Status Monitoring and Alerting

This guide describes a practical monitoring baseline for a FormKiQ deployment. It covers external uptime checks, AWS service metrics, failed processing alerts, log retention, dashboards, and alert routing.

FormKiQ runs in your AWS account, so monitoring should combine:

  • External endpoint checks that confirm users and applications can reach FormKiQ.
  • CloudWatch metrics for AWS services used by the deployment.
  • Dead-letter queue alerts for failed asynchronous processing.
  • Logs and dashboards for investigation and trend analysis.
  • Notification routing so the right team sees the right alert.

Before You Begin

Confirm you have:

  • Access to the AWS account and Region where FormKiQ is deployed.
  • AWS permissions for CloudWatch, CloudWatch Logs, SNS, SQS, Lambda, API Gateway, DynamoDB, and CloudFormation.
  • The FormKiQ API endpoint from your CloudFormation stack outputs.
  • At least one alert destination, such as email, Slack, PagerDuty, ServiceNow, Jira, or another incident-management tool.

Variables Used

PlaceholderDescription
FORMKIQ_API_URLFormKiQ API endpoint from the CloudFormation stack output, including https://.
ALERT_TOPICSNS topic or incident-management destination for alerts.
AWS_REGIONAWS Region where FormKiQ is deployed.

Monitoring Layers

Use more than one monitoring layer. A single endpoint check can confirm basic availability, but it will not catch every internal processing failure.

LayerWhat it answersAWS services
Endpoint uptimeCan users or applications reach the FormKiQ API?CloudWatch Synthetics, API Gateway
API healthAre API requests failing or becoming slow?API Gateway, Lambda
Processing healthAre asynchronous document actions completing?SQS, DLQ, Lambda, SNS
Data layer healthAre metadata and content services throttling or failing?DynamoDB, S3
Search healthIs search available and indexing correctly?OpenSearch, if enabled
Deployment healthAre stack updates and infrastructure changes succeeding?CloudFormation
InvestigationWhat failed, where, and why?CloudWatch Logs, CloudTrail

Endpoint Uptime Check

Use the /version endpoint for a simple external availability check.

curl -i https://FORMKIQ_API_URL/version

Expected result:

  • HTTP 200
  • JSON response with version information

This check confirms that the public API endpoint is reachable and that a lightweight unauthenticated request can complete.

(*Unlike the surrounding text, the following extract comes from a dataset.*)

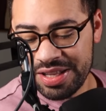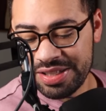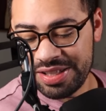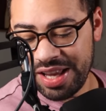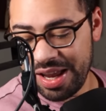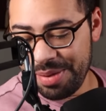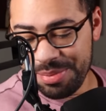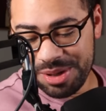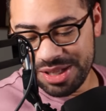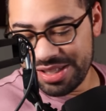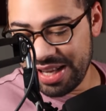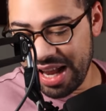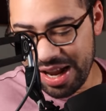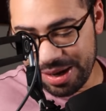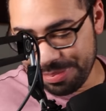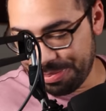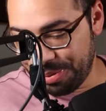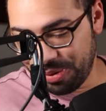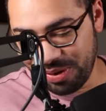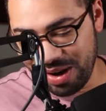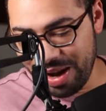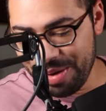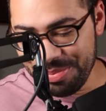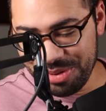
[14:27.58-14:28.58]
Same
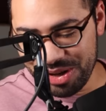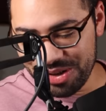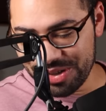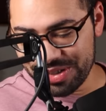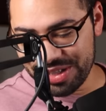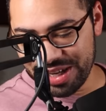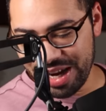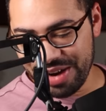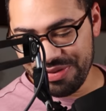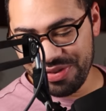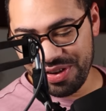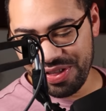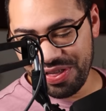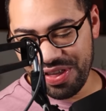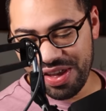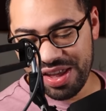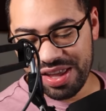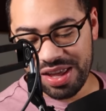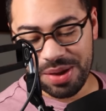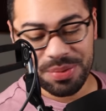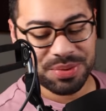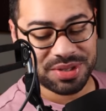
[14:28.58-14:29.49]
exact parameters and everything.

CloudWatch Synthetics Canary

Create a CloudWatch Synthetics canary to run the /version check automatically.

Recommended setup:

SettingRecommendation
BlueprintAPI canary
URLhttps://FORMKIQ_API_URL/version
ScheduleEvery 5 minutes for production; every 15 to 30 minutes for non-production
TimeoutShort enough to catch endpoint stalls, but long enough for normal regional latency
Success conditionHTTP 200
AlarmAlert when the canary fails for two or more consecutive runs
Logs and artifactsRetain long enough to support incident review

Route canary alarms to an SNS topic or your normal incident-management integration.

tip

For production, alert on consecutive failures rather than a single failed run. That reduces noise from short network blips while still catching real availability issues quickly.

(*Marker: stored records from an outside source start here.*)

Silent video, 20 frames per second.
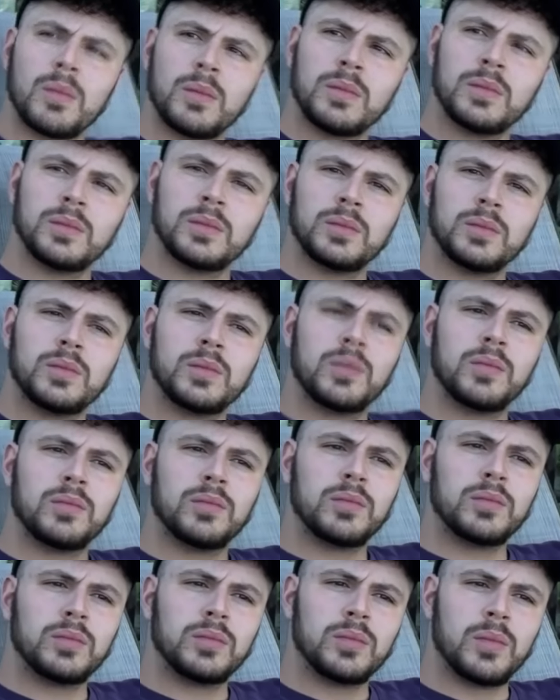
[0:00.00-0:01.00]

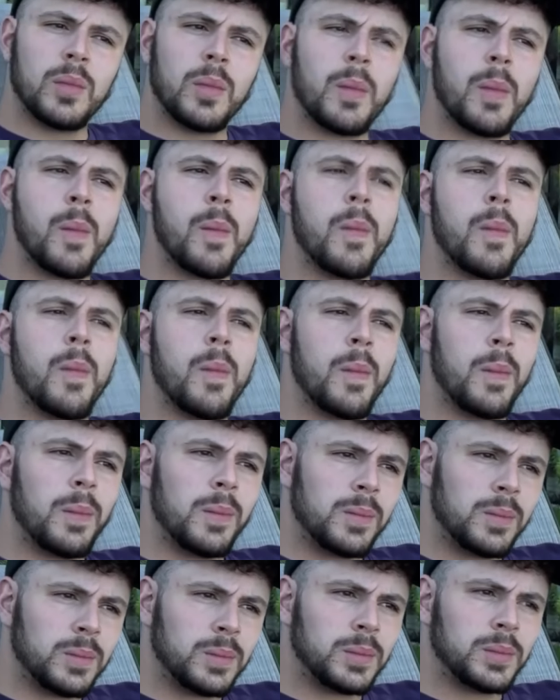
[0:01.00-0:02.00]

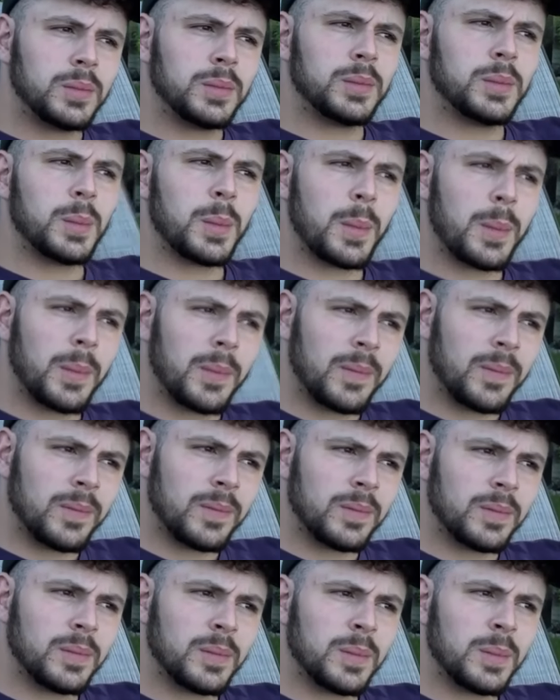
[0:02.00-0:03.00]

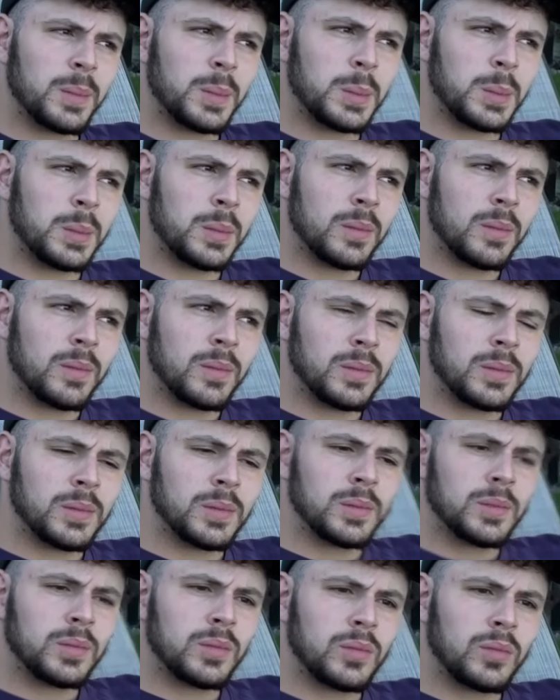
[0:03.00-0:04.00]

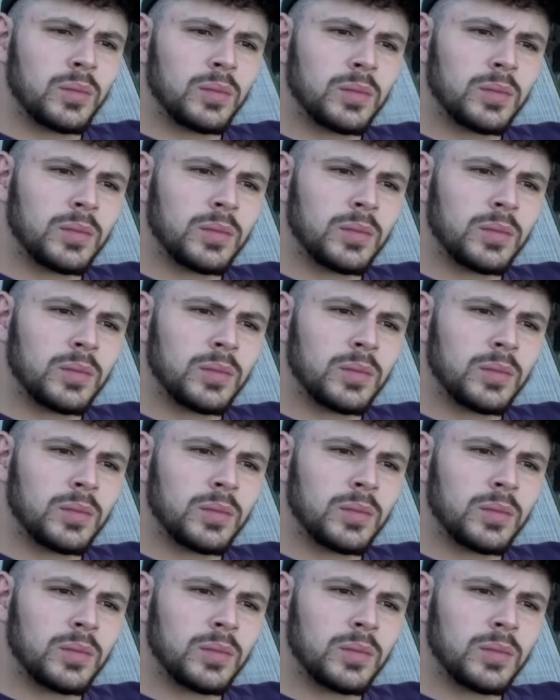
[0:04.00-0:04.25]
This person isn't speaking.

Start with alarms that catch customer-visible failures and stuck background work. Tune thresholds after observing normal traffic patterns.

ComponentMetric or signalStarter alarm conditionWhy it matters
API Gateway5xx errorsAny sustained 5xx errors above normal baselineIndicates API backend or integration failures.
API GatewayLatency or integration latencySustained latency above expected production baselineDetects slow API responses before users report them.
API Gateway4xx errorsSudden spike above baselineCan indicate authentication, authorization, client, or deployment issues.
LambdaErrorsOne or more sustained function errors for critical functionsCaptures application or integration failures.
LambdaThrottlesAny throttles for production workloadsIndicates concurrency or capacity pressure.
LambdaDurationDuration near timeout or sharply above baselineDetects slow dependencies or code paths.
DynamoDBThrottled requestsAny sustained throttlingCan cause API errors, slow imports, or failed processing.
DynamoDBSystem errorsAny sustained system errorsIndicates service-side failures that may require AWS review.
SQSApproximate age of oldest messageMessage age exceeds normal processing windowShows that document processing is falling behind.
SQSVisible messagesQueue depth grows and does not recoverIndicates backlog or downstream processing failure.
DLQVisible messagesAny message visible in a production DLQIndicates failed asynchronous processing that needs review.
SNSFailed notificationsAny sustained delivery failureAlerts or event notifications may not be reaching subscribers.
OpenSearchCluster healthRed status, or yellow status that persists beyond expected maintenanceSearch may be unavailable or degraded.
OpenSearchSearch or indexing latency/errorsSustained failures or latency above baselineSearch and reindexing may be degraded.
CloudFormationStack statusUpdate or create failureInfrastructure changes may be incomplete or rolled back.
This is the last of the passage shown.